DATA SECTION —

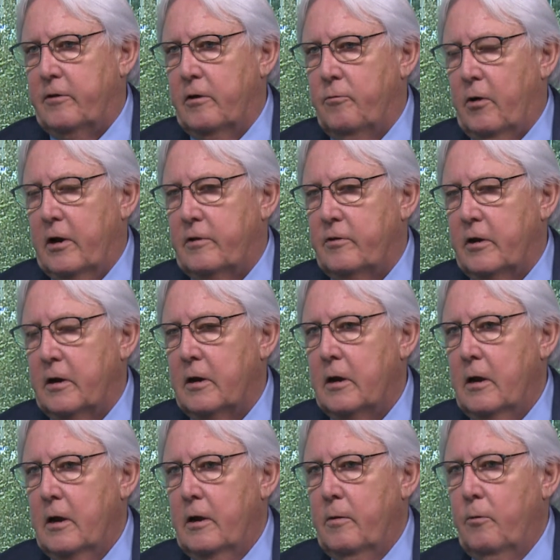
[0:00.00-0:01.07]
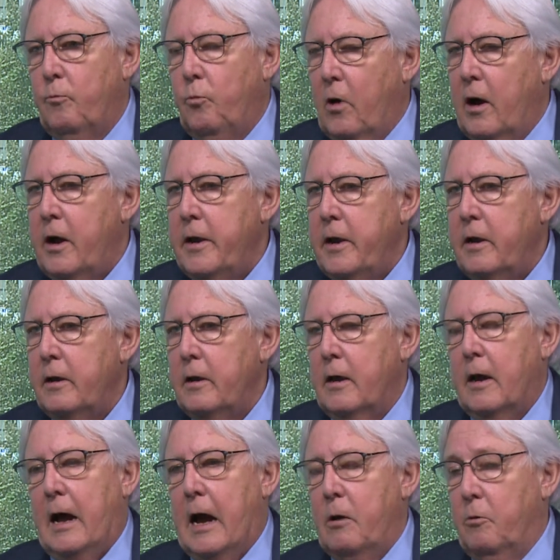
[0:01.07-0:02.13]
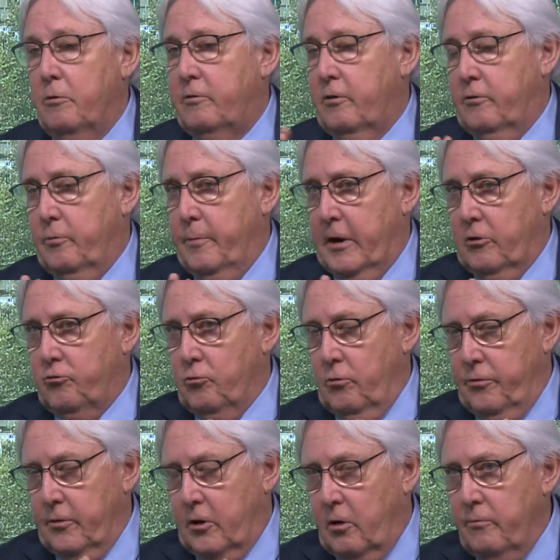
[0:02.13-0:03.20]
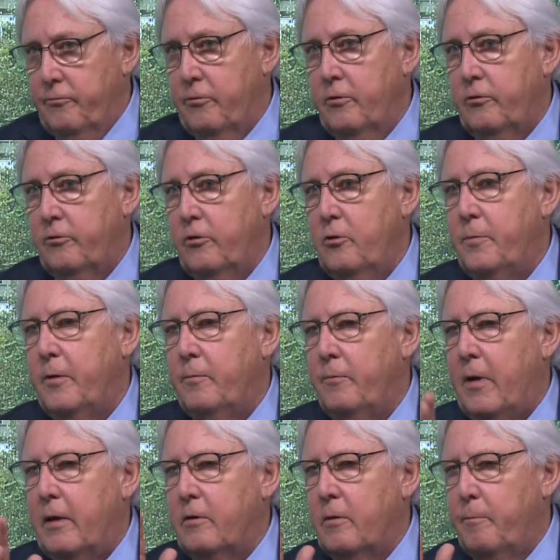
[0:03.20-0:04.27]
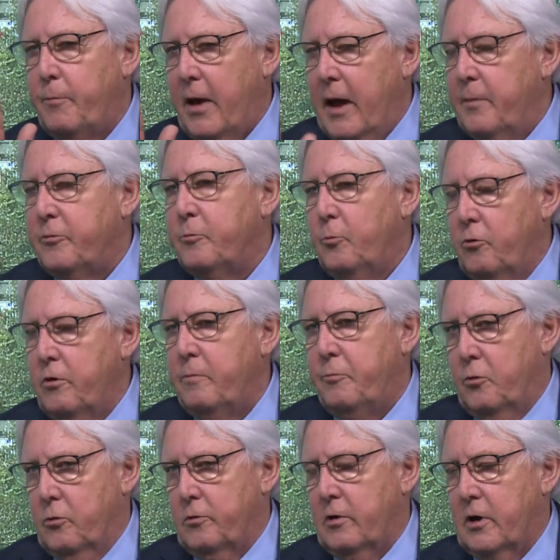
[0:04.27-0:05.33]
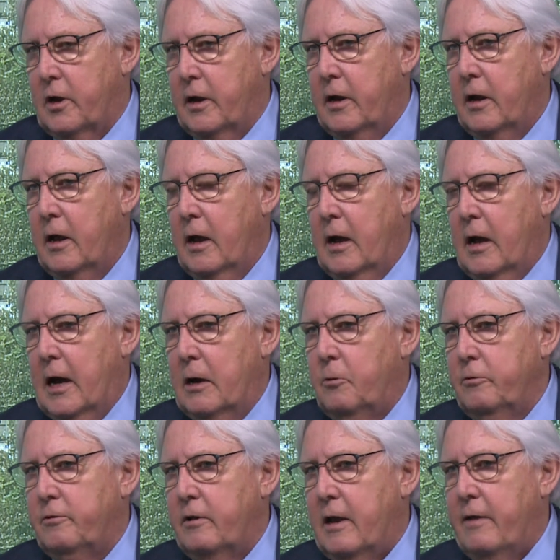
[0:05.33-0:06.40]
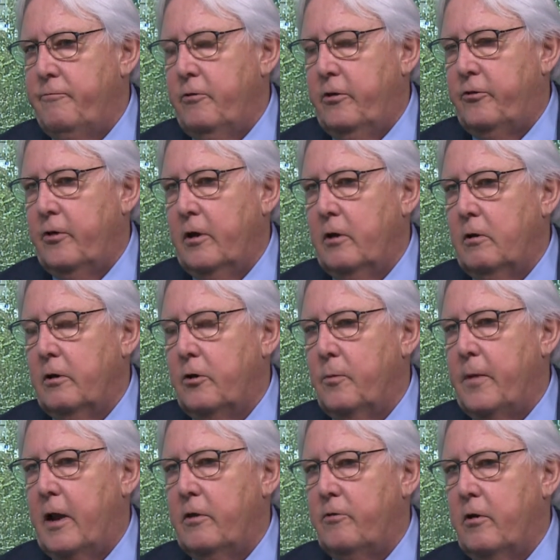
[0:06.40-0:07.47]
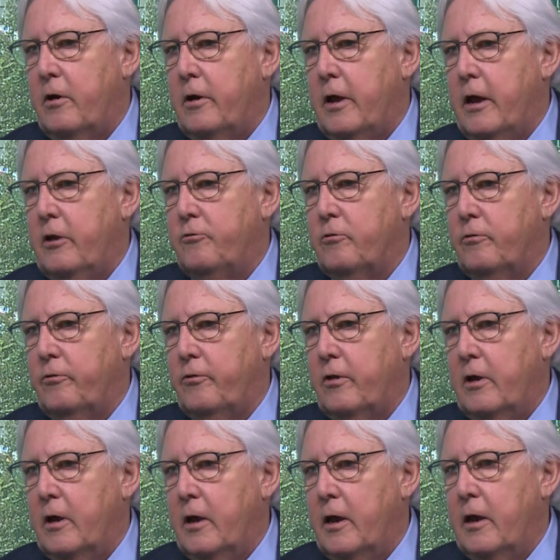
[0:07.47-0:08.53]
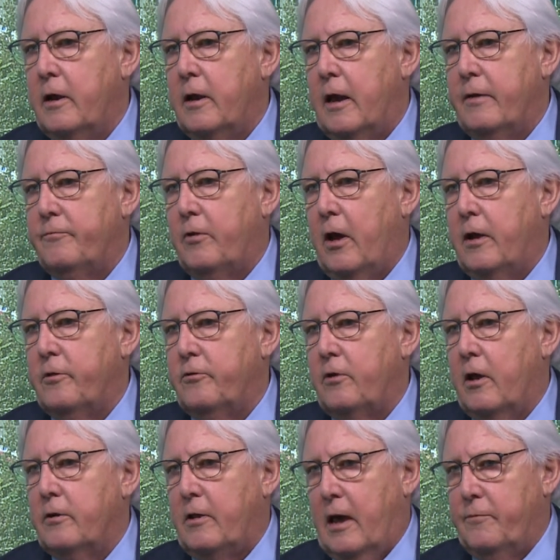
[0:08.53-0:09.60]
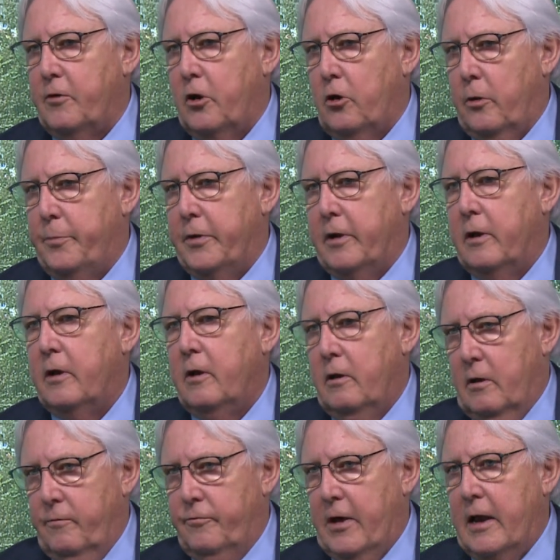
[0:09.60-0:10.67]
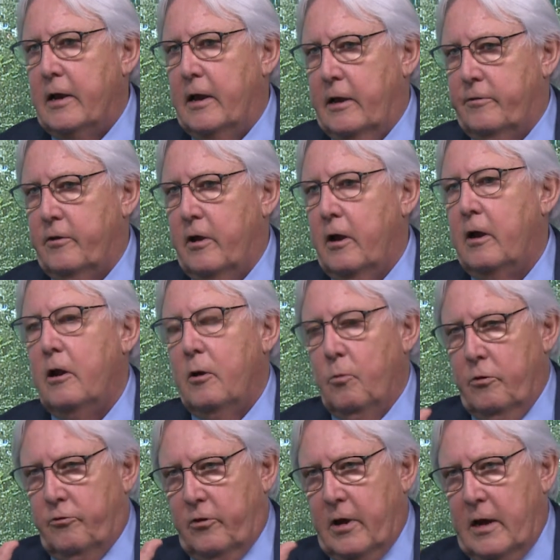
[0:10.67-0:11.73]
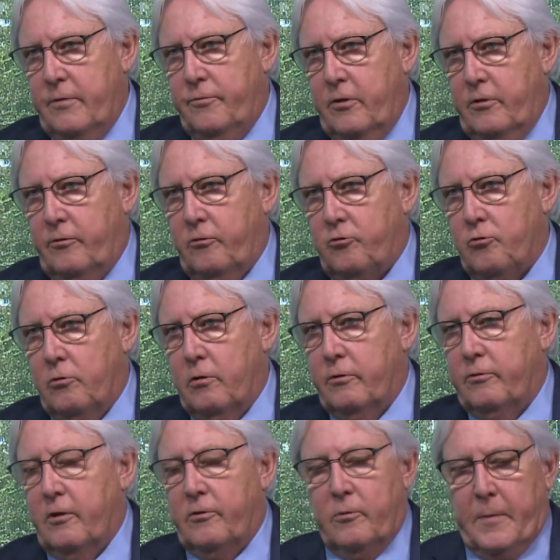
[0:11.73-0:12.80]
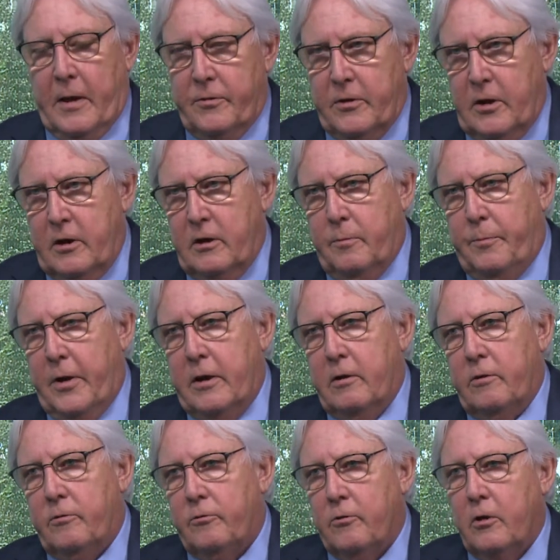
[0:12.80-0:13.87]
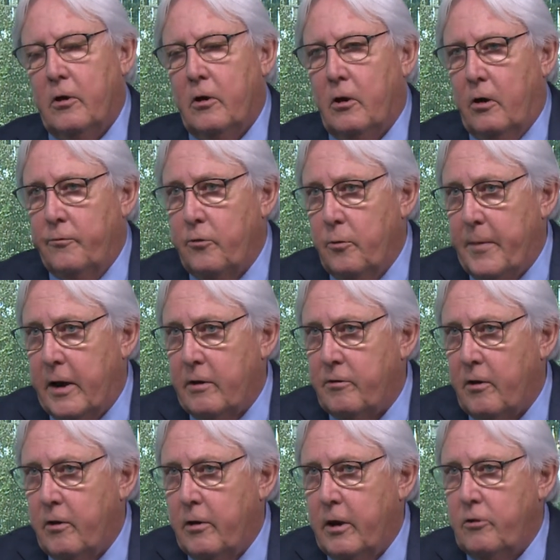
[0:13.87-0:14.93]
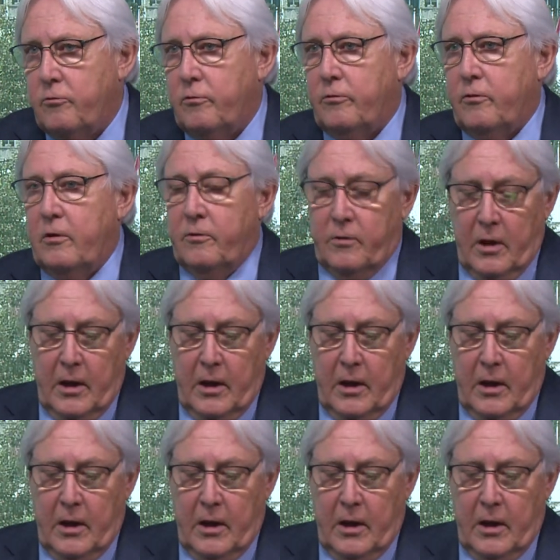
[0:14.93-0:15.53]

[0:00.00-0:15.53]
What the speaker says: in writing. Why? I wanted to make sure the conference knew, but perhaps more importantly, I wanted every single humanitarian agency in Afghanistan to have a copy of that letter, which gave these assurances about the independence of humanitarian agencies,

ASSIGNMENT —
Make an exact copy of the lines from the top of the material through the line with "[0:00.00-0:15.53]", pictures excluded.

EXERCISE ANSWER —
[0:00.00-0:01.07]
[0:01.07-0:02.13]
[0:02.13-0:03.20]
[0:03.20-0:04.27]
[0:04.27-0:05.33]
[0:05.33-0:06.40]
[0:06.40-0:07.47]
[0:07.47-0:08.53]
[0:08.53-0:09.60]
[0:09.60-0:10.67]
[0:10.67-0:11.73]
[0:11.73-0:12.80]
[0:12.80-0:13.87]
[0:13.87-0:14.93]
[0:14.93-0:15.53]

[0:00.00-0:15.53]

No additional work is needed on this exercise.